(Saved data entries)
* * * * * * *

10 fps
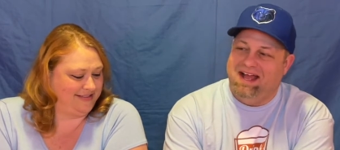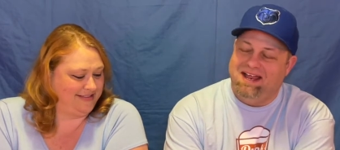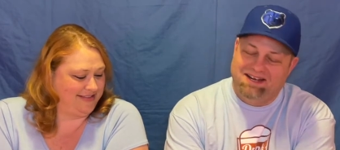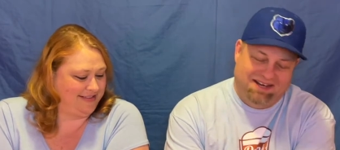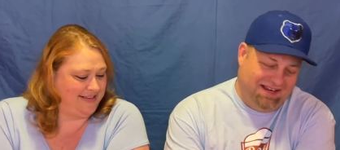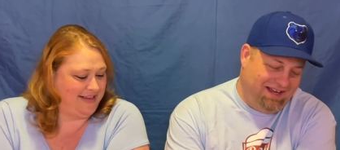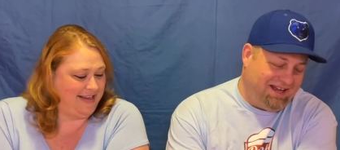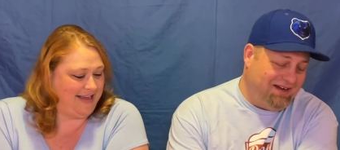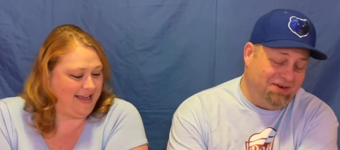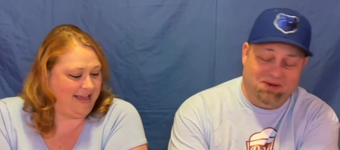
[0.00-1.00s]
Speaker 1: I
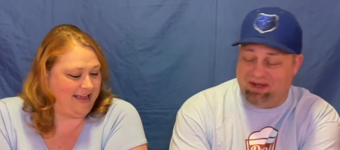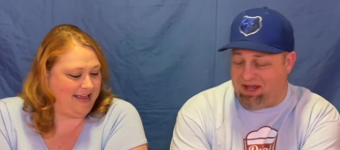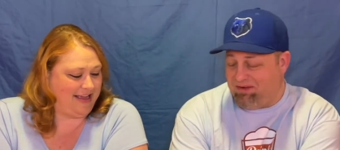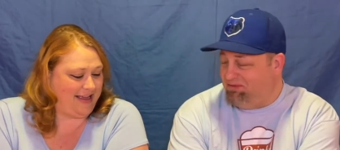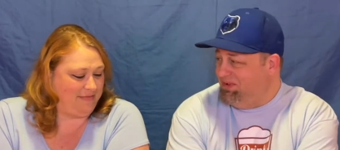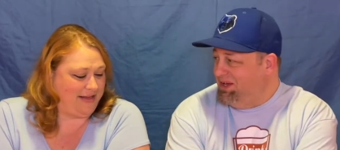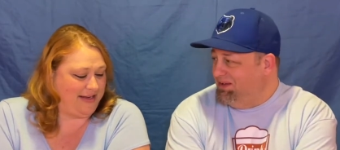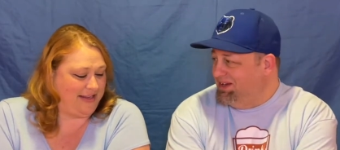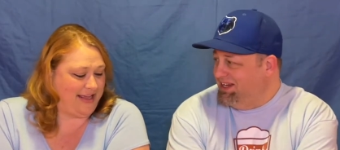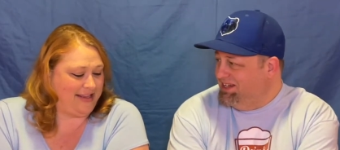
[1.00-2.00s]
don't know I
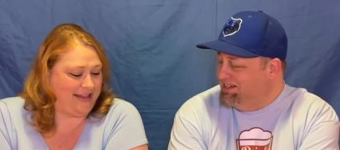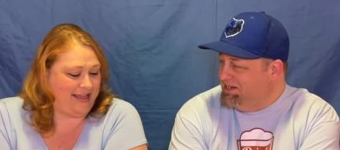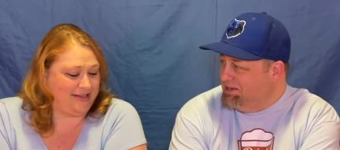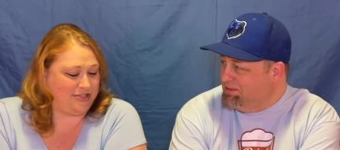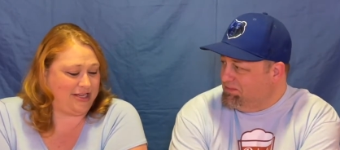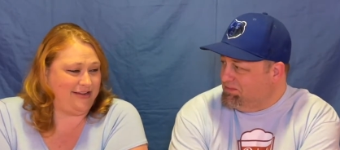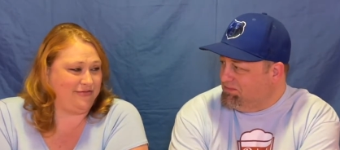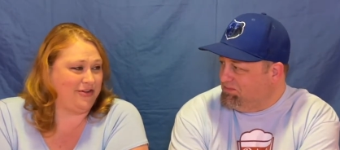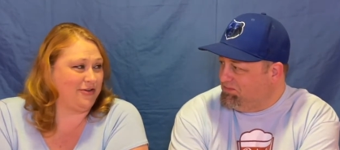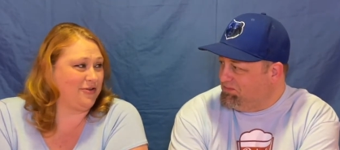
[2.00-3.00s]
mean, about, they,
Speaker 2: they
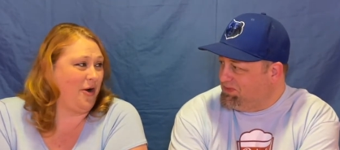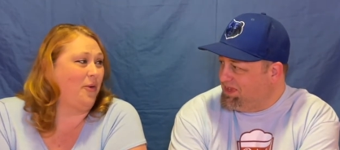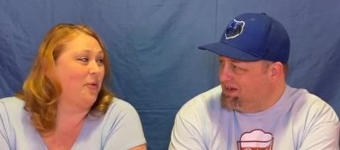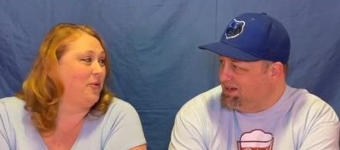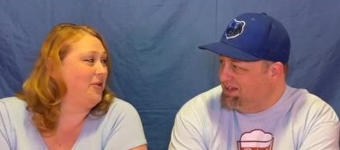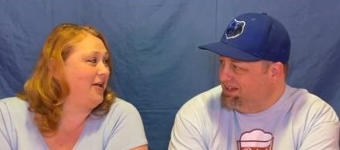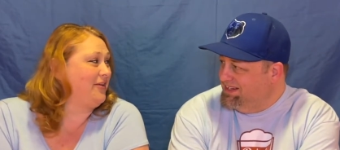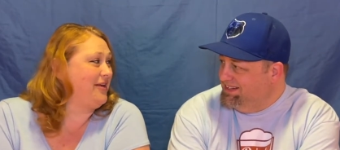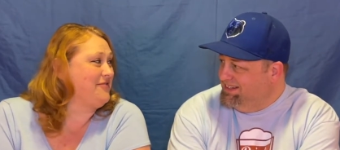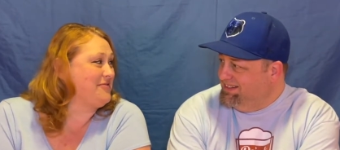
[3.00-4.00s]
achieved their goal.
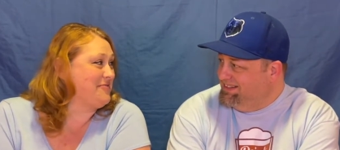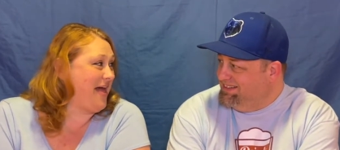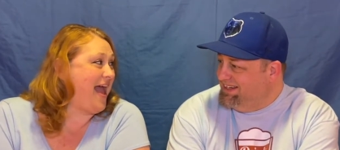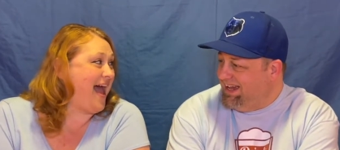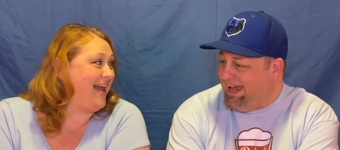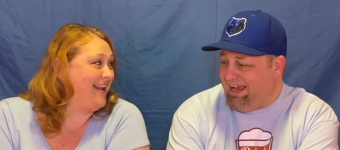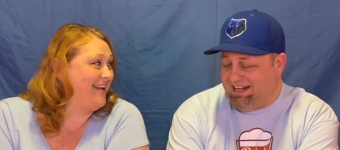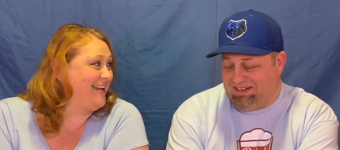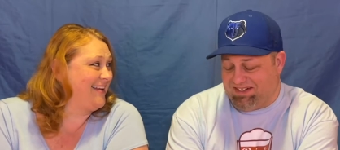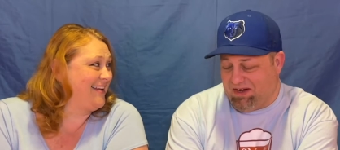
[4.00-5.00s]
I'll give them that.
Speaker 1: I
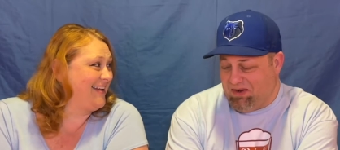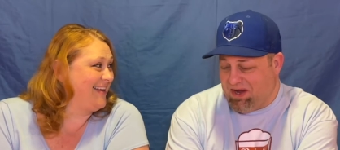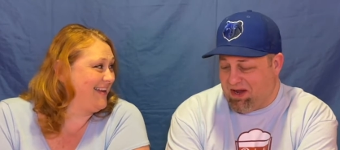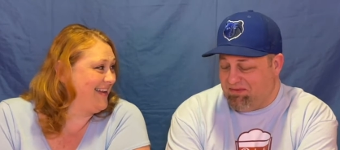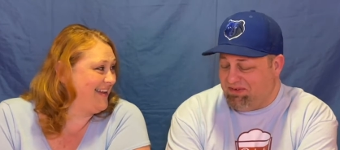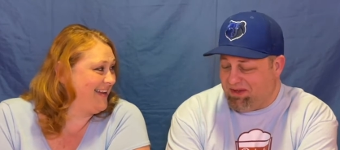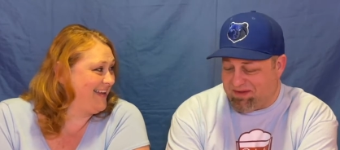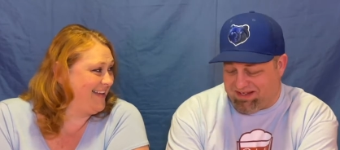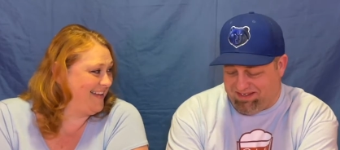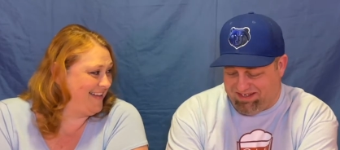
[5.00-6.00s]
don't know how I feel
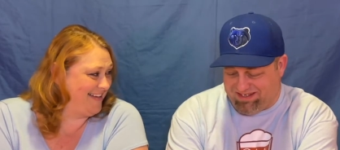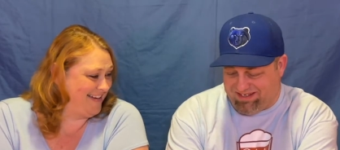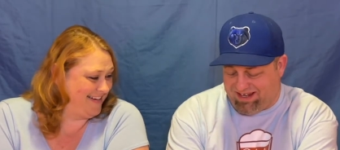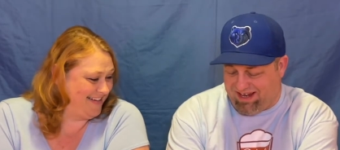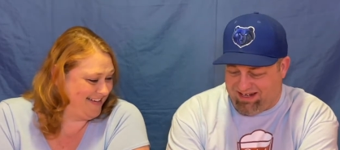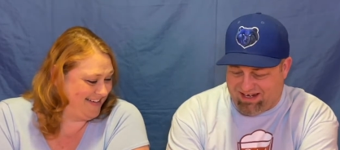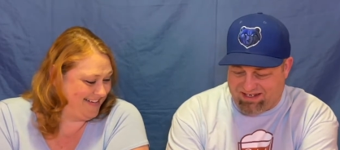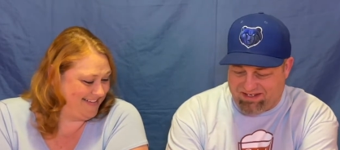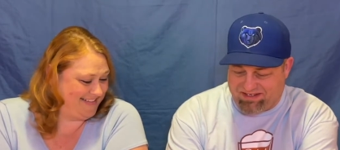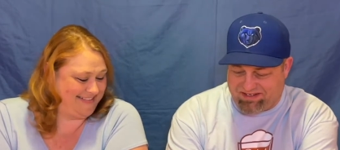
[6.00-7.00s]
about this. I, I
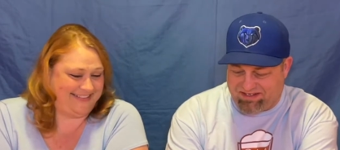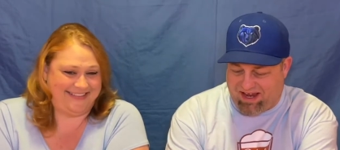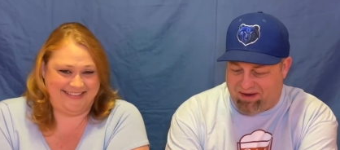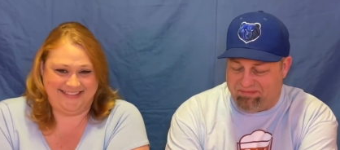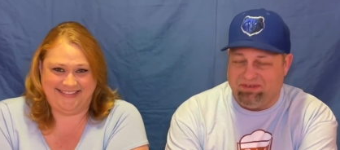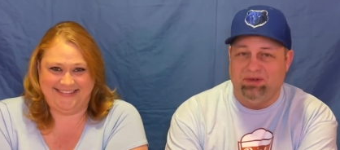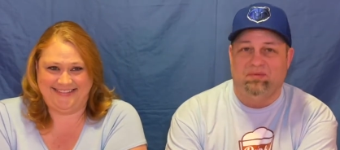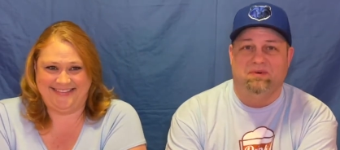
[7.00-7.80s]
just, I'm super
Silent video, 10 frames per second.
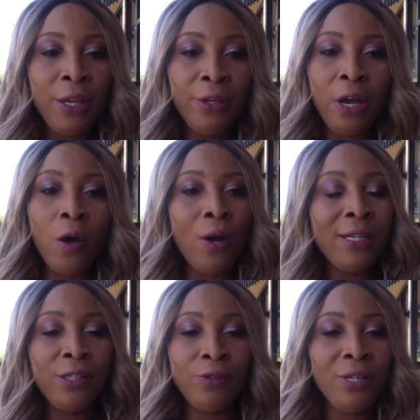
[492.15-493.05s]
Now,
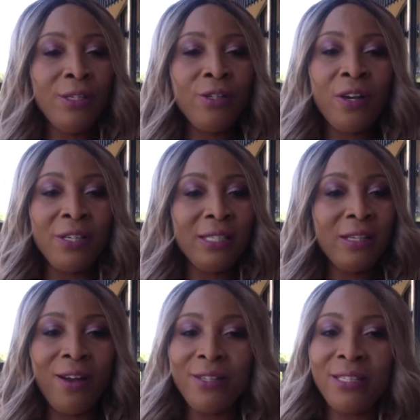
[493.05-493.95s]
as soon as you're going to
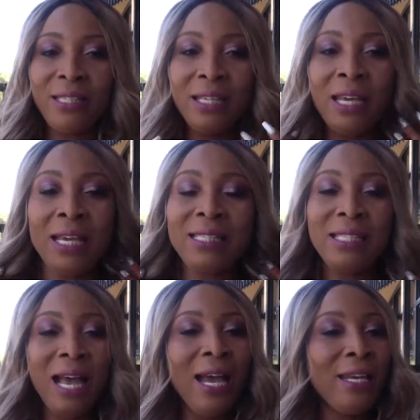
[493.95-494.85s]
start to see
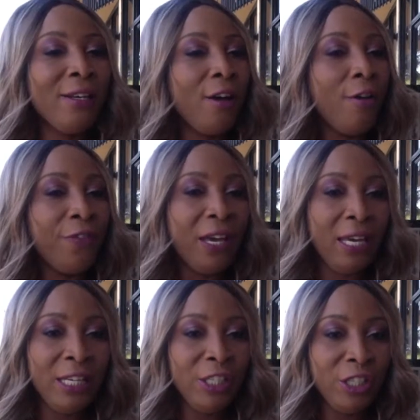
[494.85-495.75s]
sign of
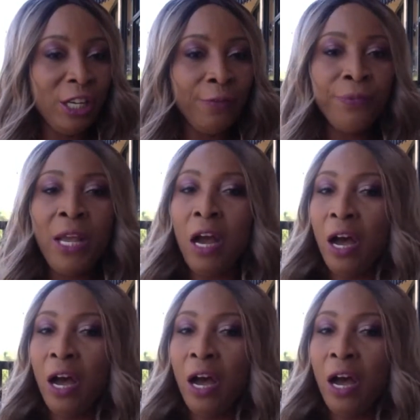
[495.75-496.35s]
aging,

* * * * * * *

WHAT THE EXERCISE ASKS: Here the job is to print the data above exactly, except for any pictures.

RESPONSE AREA:
10 fps
[0.00-1.00s]
Speaker 1: I
[1.00-2.00s]
don't know I
[2.00-3.00s]
mean, about, they,
Speaker 2: they
[3.00-4.00s]
achieved their goal.
[4.00-5.00s]
I'll give them that.
Speaker 1: I
[5.00-6.00s]
don't know how I feel
[6.00-7.00s]
about this. I, I
[7.00-7.80s]
just, I'm super
Silent video, 10 frames per second.
[492.15-493.05s]
Now,
[493.05-493.95s]
as soon as you're going to
[493.95-494.85s]
start to see
[494.85-495.75s]
sign of
[495.75-496.35s]
aging,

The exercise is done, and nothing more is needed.